(Saved entries)
══════════

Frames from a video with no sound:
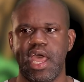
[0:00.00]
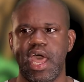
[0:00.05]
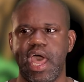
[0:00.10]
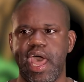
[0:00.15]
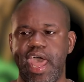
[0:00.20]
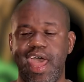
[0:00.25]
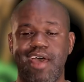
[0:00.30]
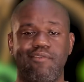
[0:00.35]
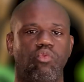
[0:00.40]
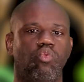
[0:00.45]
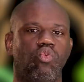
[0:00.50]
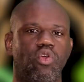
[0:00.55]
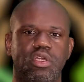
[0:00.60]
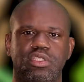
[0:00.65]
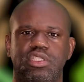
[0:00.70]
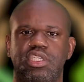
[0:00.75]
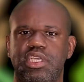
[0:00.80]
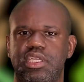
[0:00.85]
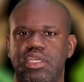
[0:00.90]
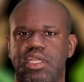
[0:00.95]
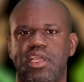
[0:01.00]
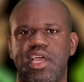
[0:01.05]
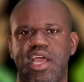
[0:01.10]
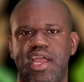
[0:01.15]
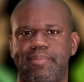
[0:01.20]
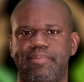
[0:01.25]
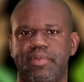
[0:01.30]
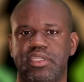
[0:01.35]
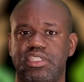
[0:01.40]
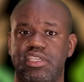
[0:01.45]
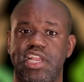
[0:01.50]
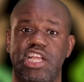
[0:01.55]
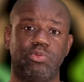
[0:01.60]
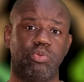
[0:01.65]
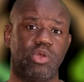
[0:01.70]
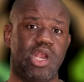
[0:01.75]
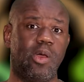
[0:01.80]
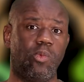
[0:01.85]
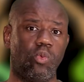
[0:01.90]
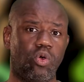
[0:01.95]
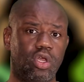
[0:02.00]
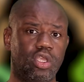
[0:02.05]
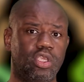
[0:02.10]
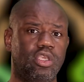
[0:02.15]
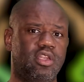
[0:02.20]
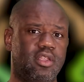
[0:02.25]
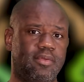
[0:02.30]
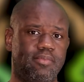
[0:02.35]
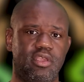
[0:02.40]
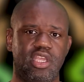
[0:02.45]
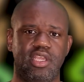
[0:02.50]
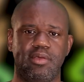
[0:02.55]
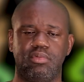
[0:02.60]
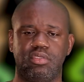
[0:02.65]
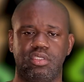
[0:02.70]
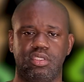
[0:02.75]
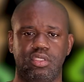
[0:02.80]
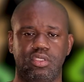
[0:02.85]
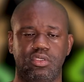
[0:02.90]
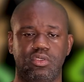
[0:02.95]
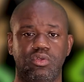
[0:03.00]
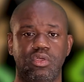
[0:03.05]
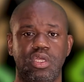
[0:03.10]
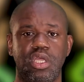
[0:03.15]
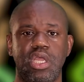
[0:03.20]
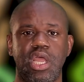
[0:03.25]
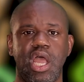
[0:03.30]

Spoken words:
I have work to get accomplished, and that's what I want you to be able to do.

══════════

## Requirement
Each record has to be set down verbatim, and the pictures must not appear in the copy.

## Final answer
Frames from a video with no sound:
[0:00.00]
[0:00.05]
[0:00.10]
[0:00.15]
[0:00.20]
[0:00.25]
[0:00.30]
[0:00.35]
[0:00.40]
[0:00.45]
[0:00.50]
[0:00.55]
[0:00.60]
[0:00.65]
[0:00.70]
[0:00.75]
[0:00.80]
[0:00.85]
[0:00.90]
[0:00.95]
[0:01.00]
[0:01.05]
[0:01.10]
[0:01.15]
[0:01.20]
[0:01.25]
[0:01.30]
[0:01.35]
[0:01.40]
[0:01.45]
[0:01.50]
[0:01.55]
[0:01.60]
[0:01.65]
[0:01.70]
[0:01.75]
[0:01.80]
[0:01.85]
[0:01.90]
[0:01.95]
[0:02.00]
[0:02.05]
[0:02.10]
[0:02.15]
[0:02.20]
[0:02.25]
[0:02.30]
[0:02.35]
[0:02.40]
[0:02.45]
[0:02.50]
[0:02.55]
[0:02.60]
[0:02.65]
[0:02.70]
[0:02.75]
[0:02.80]
[0:02.85]
[0:02.90]
[0:02.95]
[0:03.00]
[0:03.05]
[0:03.10]
[0:03.15]
[0:03.20]
[0:03.25]
[0:03.30]

Spoken words:
I have work to get accomplished, and that's what I want you to be able to do.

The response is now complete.